*** Material to process Section Begins ***

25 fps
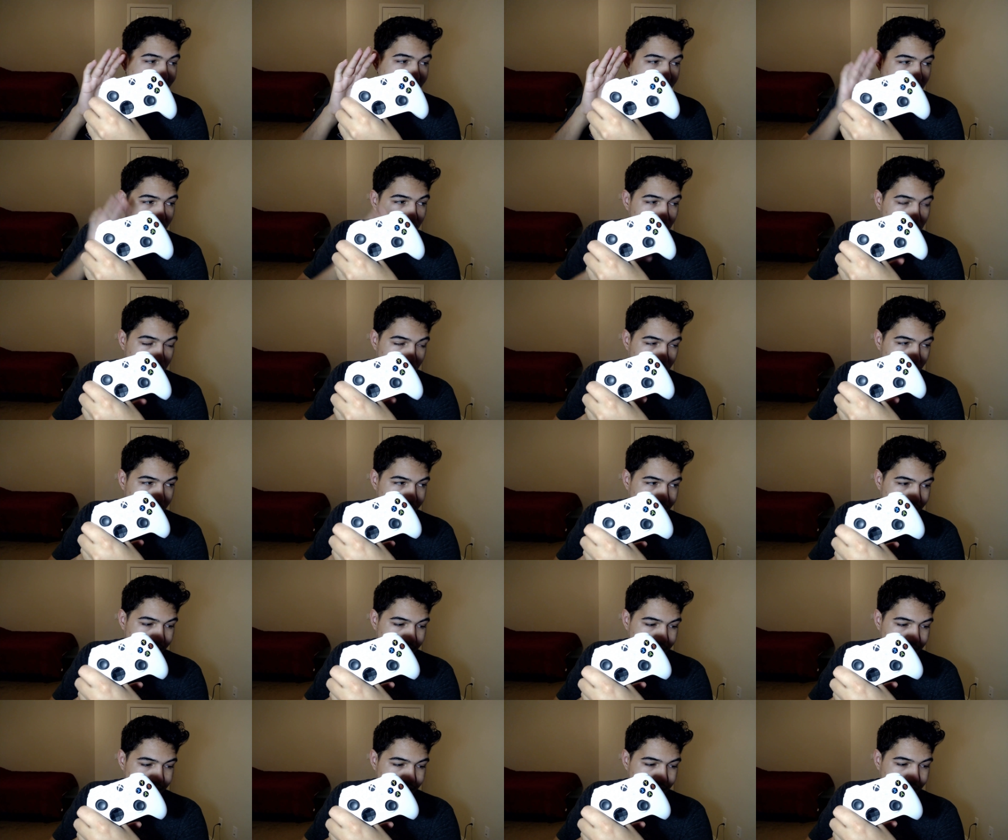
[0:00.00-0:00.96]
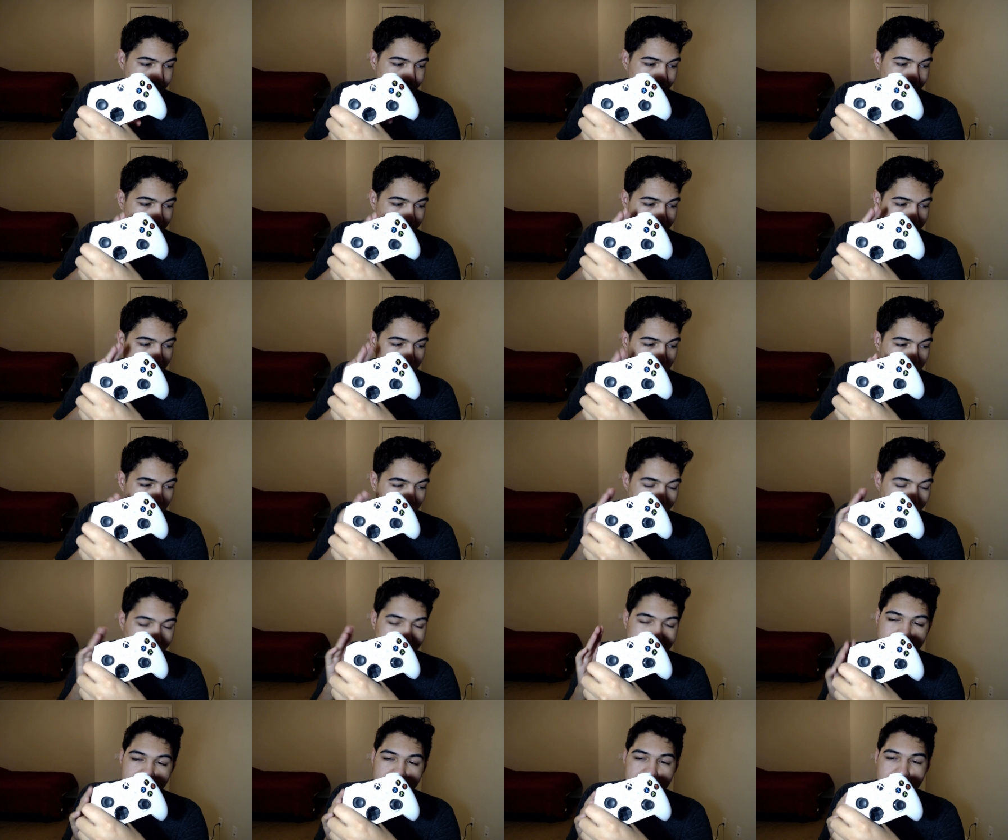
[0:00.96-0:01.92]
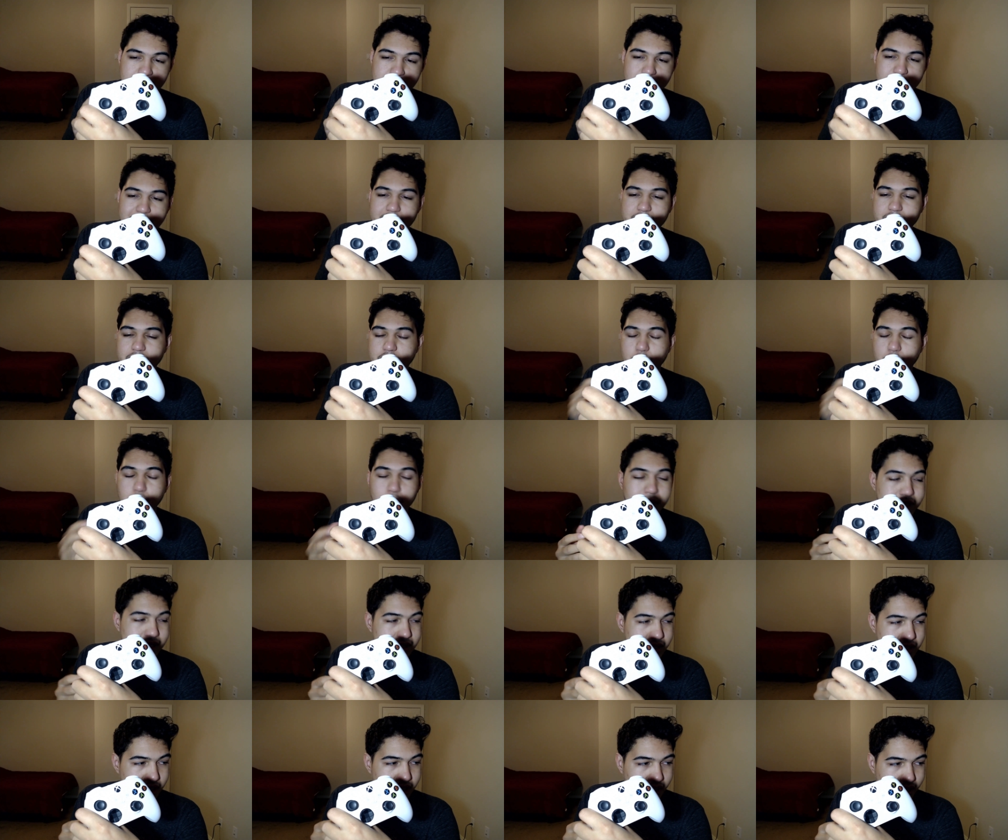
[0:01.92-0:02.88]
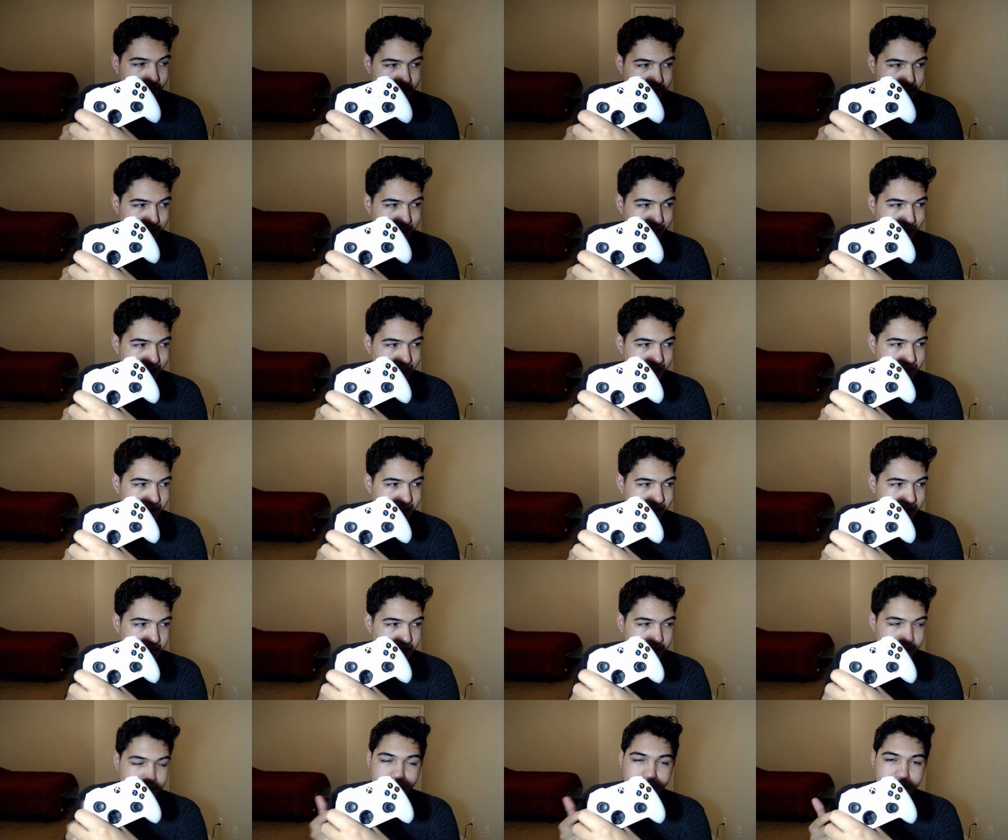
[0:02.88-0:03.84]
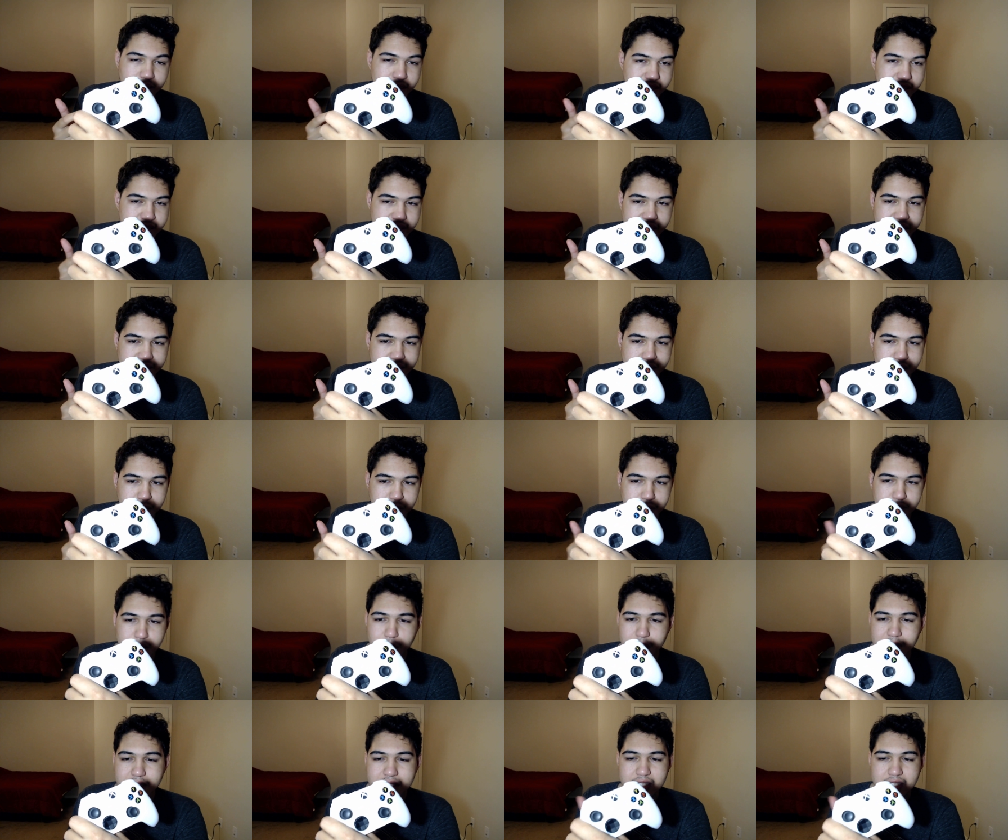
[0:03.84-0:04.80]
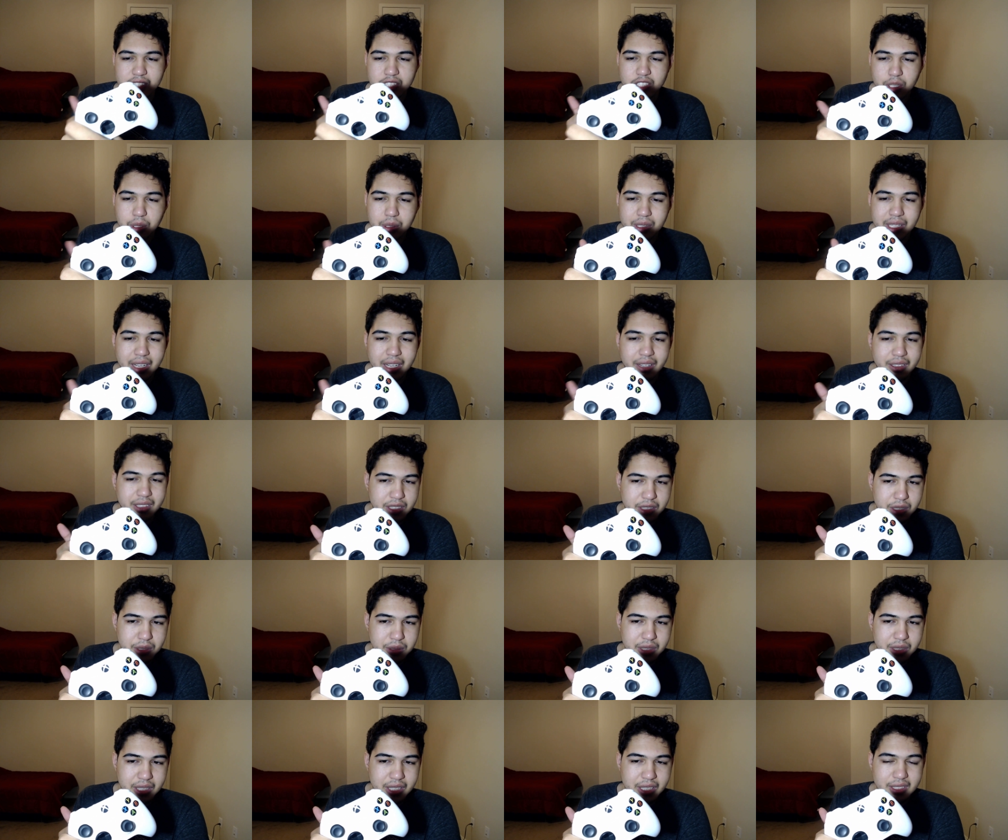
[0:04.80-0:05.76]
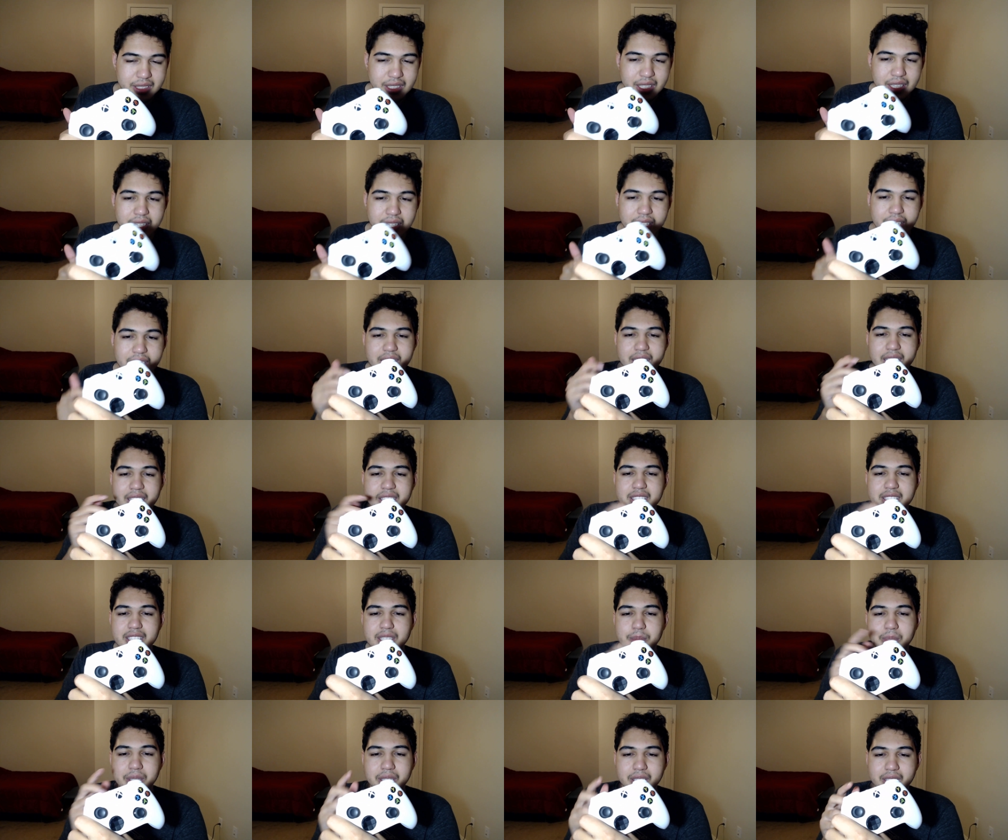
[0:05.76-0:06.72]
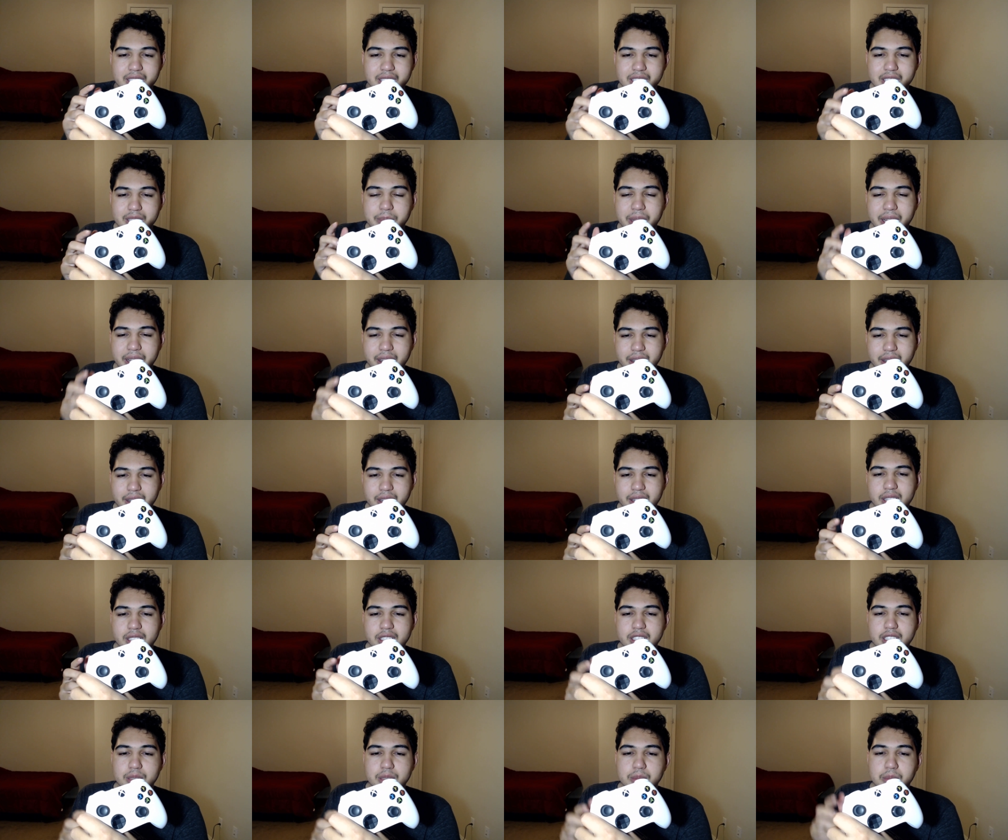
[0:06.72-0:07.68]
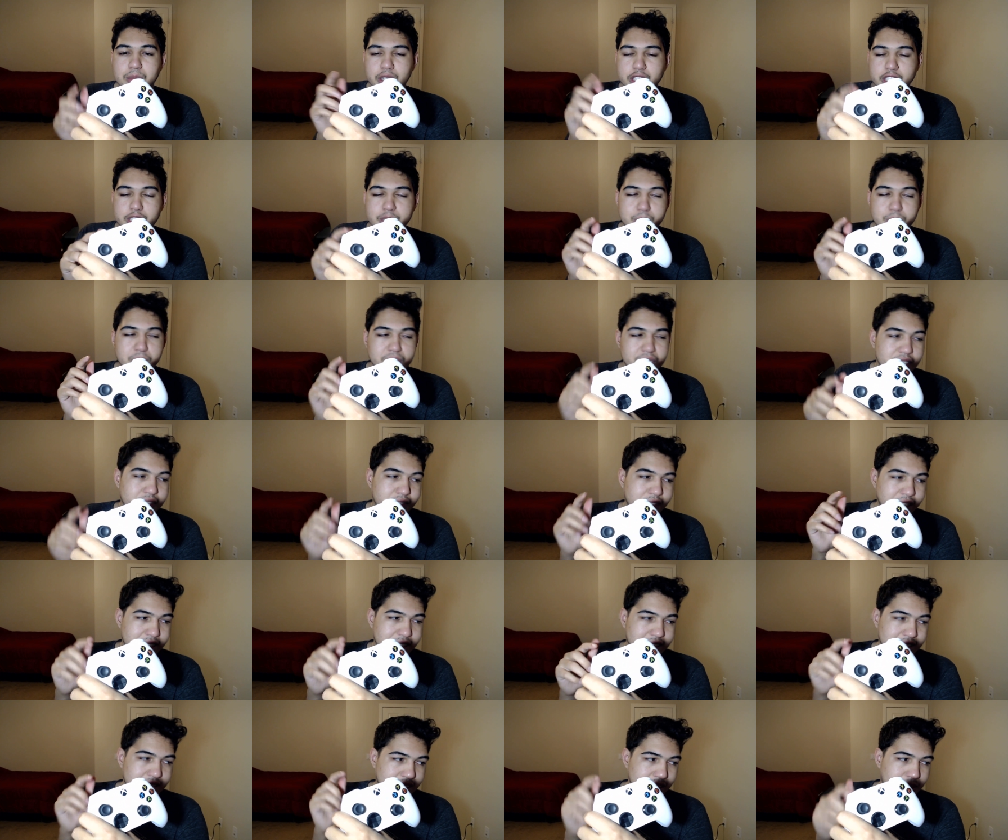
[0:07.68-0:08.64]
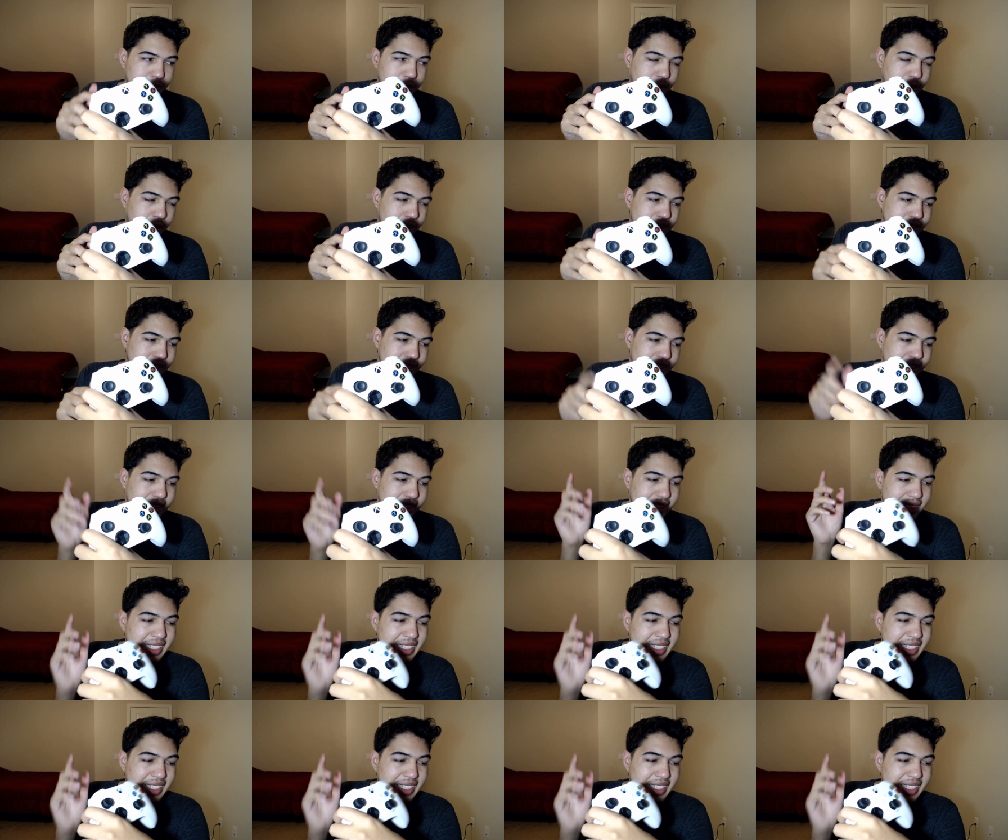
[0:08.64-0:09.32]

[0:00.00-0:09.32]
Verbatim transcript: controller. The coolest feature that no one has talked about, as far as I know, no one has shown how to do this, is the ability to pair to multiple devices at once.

*** Material to process Section Ends ***

▶ _What is needed_: An exact reproduction of the lines from the line containing "[0:00.96-0:01.92]" through the end of the listing above is needed; pictures stay out.

▶ _Expected answer_:
[0:00.96-0:01.92]
[0:01.92-0:02.88]
[0:02.88-0:03.84]
[0:03.84-0:04.80]
[0:04.80-0:05.76]
[0:05.76-0:06.72]
[0:06.72-0:07.68]
[0:07.68-0:08.64]
[0:08.64-0:09.32]

[0:00.00-0:09.32]
Verbatim transcript: controller. The coolest feature that no one has talked about, as far as I know, no one has shown how to do this, is the ability to pair to multiple devices at once.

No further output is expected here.